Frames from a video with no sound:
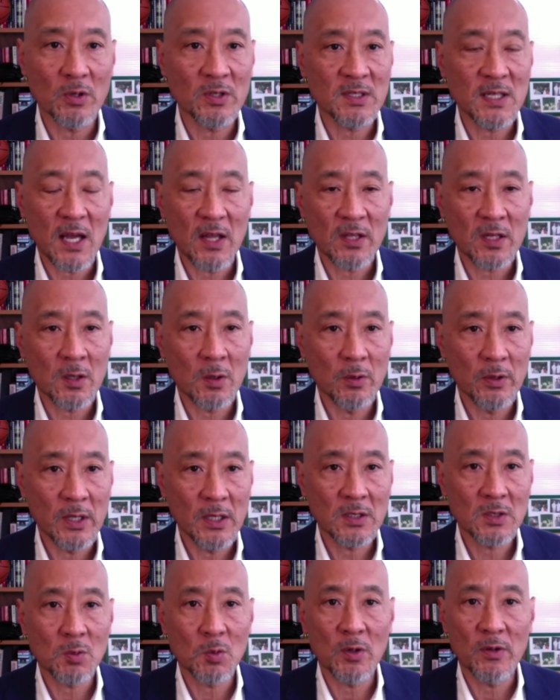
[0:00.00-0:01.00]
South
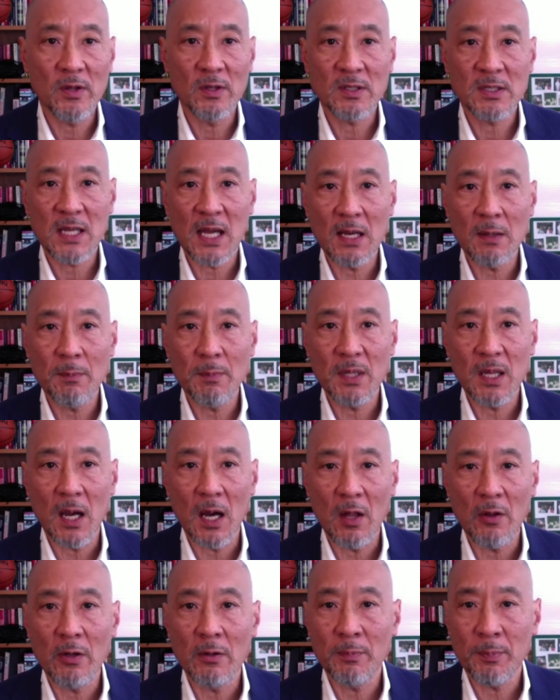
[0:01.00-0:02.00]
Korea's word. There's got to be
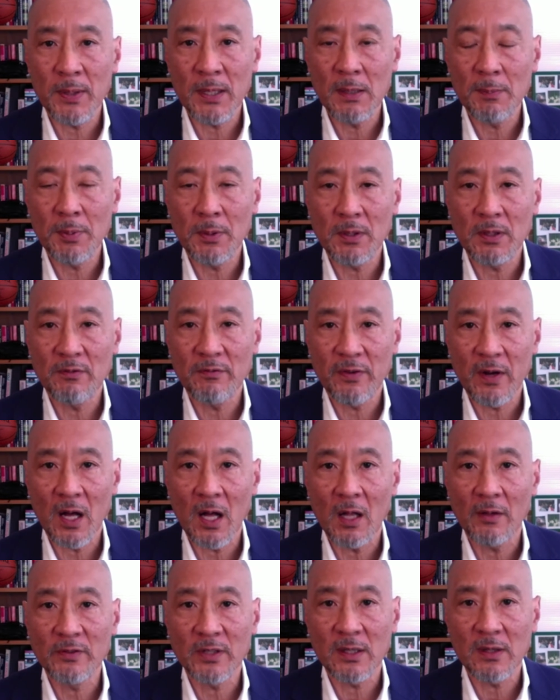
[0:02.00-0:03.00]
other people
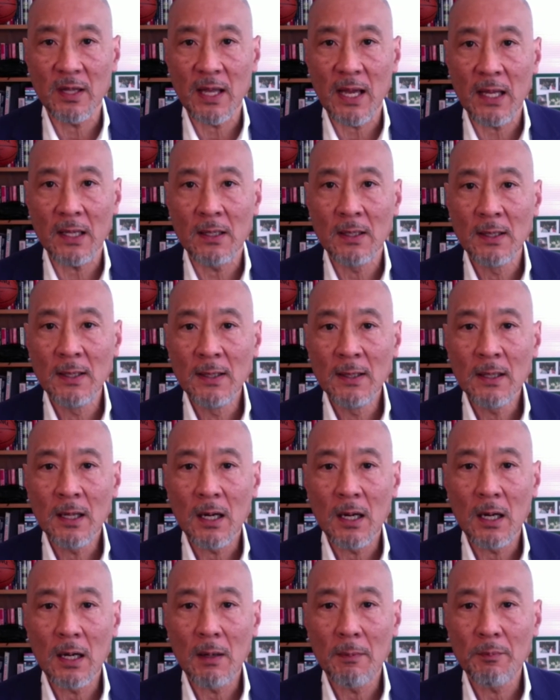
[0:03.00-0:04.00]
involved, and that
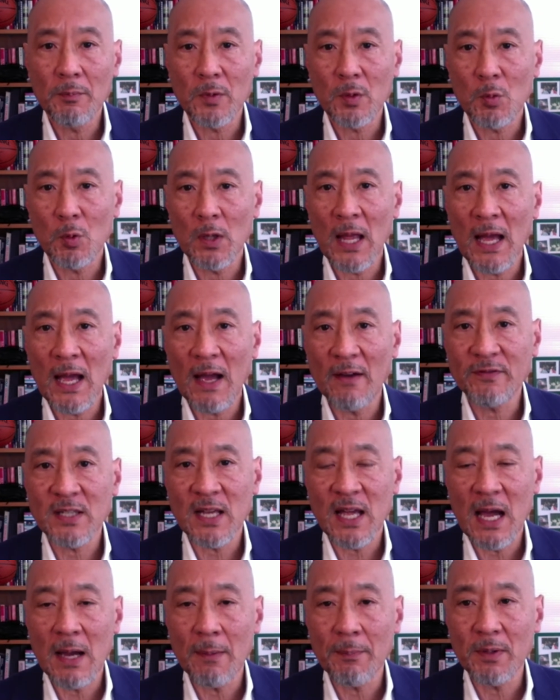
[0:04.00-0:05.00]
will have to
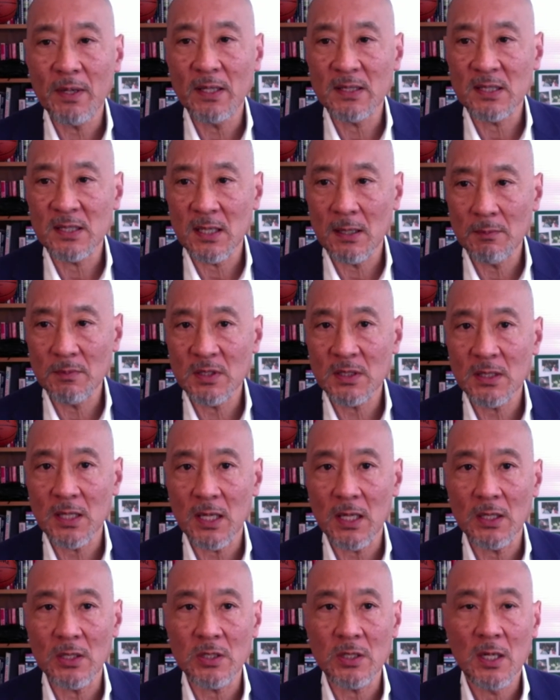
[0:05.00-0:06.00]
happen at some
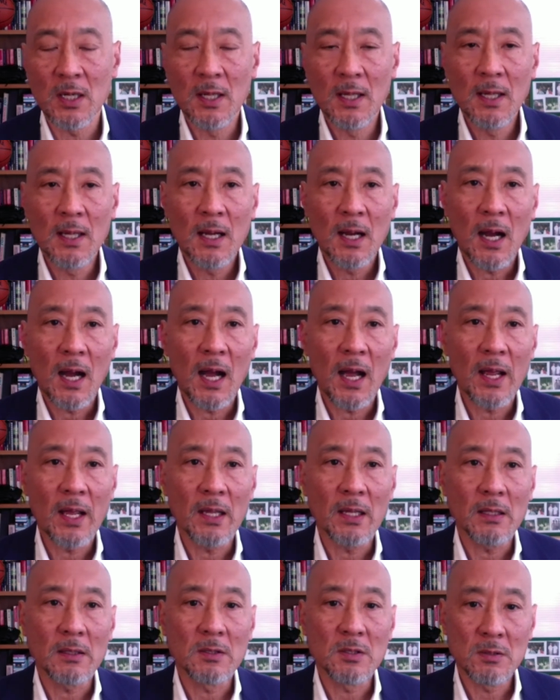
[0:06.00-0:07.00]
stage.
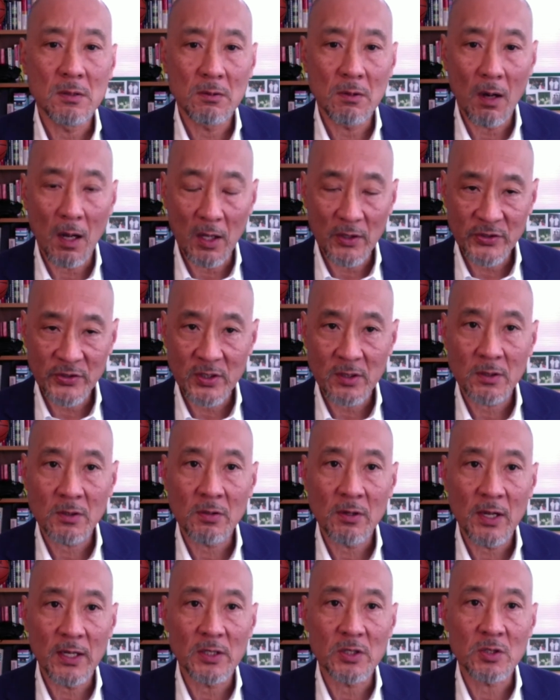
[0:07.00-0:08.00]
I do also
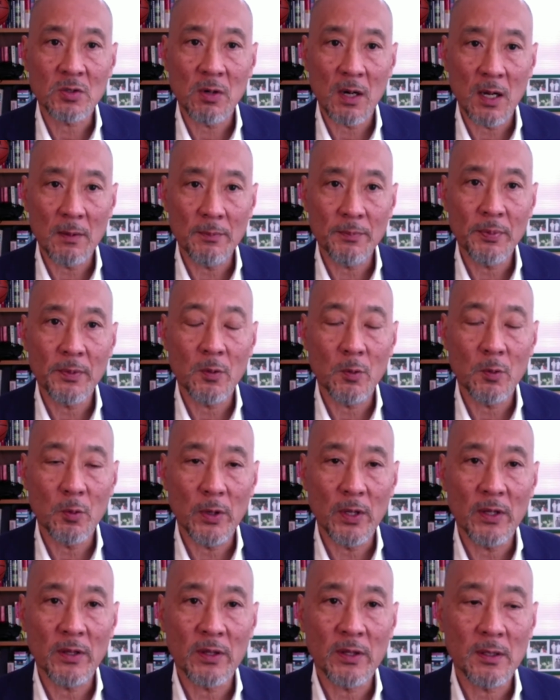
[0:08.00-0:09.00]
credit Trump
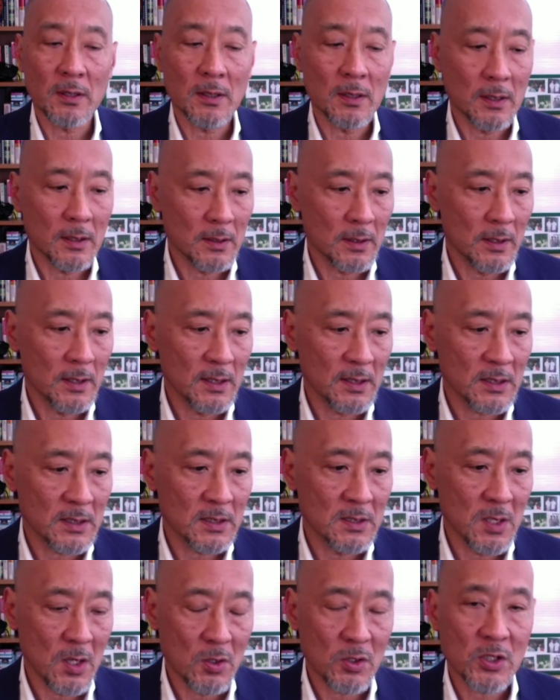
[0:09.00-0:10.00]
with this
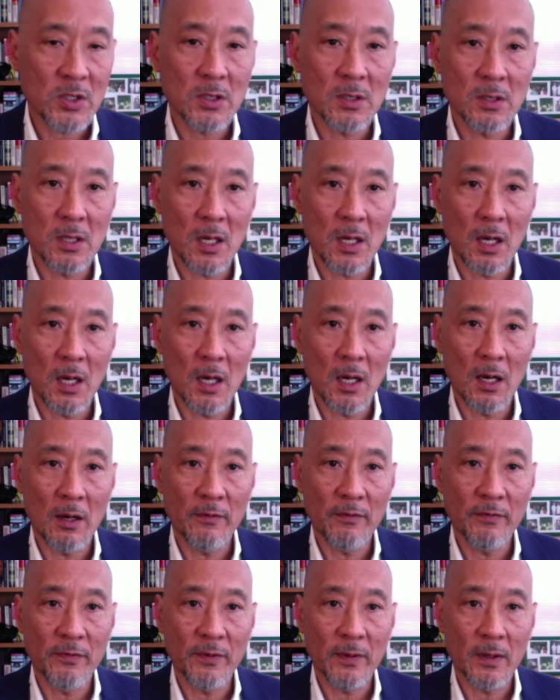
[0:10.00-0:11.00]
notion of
####
Work instruction ▸ Quote everything in the listing above exactly; pictures are the only thing to omit.

Solution to this problem ▸
Frames from a video with no sound:
[0:00.00-0:01.00]
South
[0:01.00-0:02.00]
Korea's word. There's got to be
[0:02.00-0:03.00]
other people
[0:03.00-0:04.00]
involved, and that
[0:04.00-0:05.00]
will have to
[0:05.00-0:06.00]
happen at some
[0:06.00-0:07.00]
stage.
[0:07.00-0:08.00]
I do also
[0:08.00-0:09.00]
credit Trump
[0:09.00-0:10.00]
with this
[0:10.00-0:11.00]
notion of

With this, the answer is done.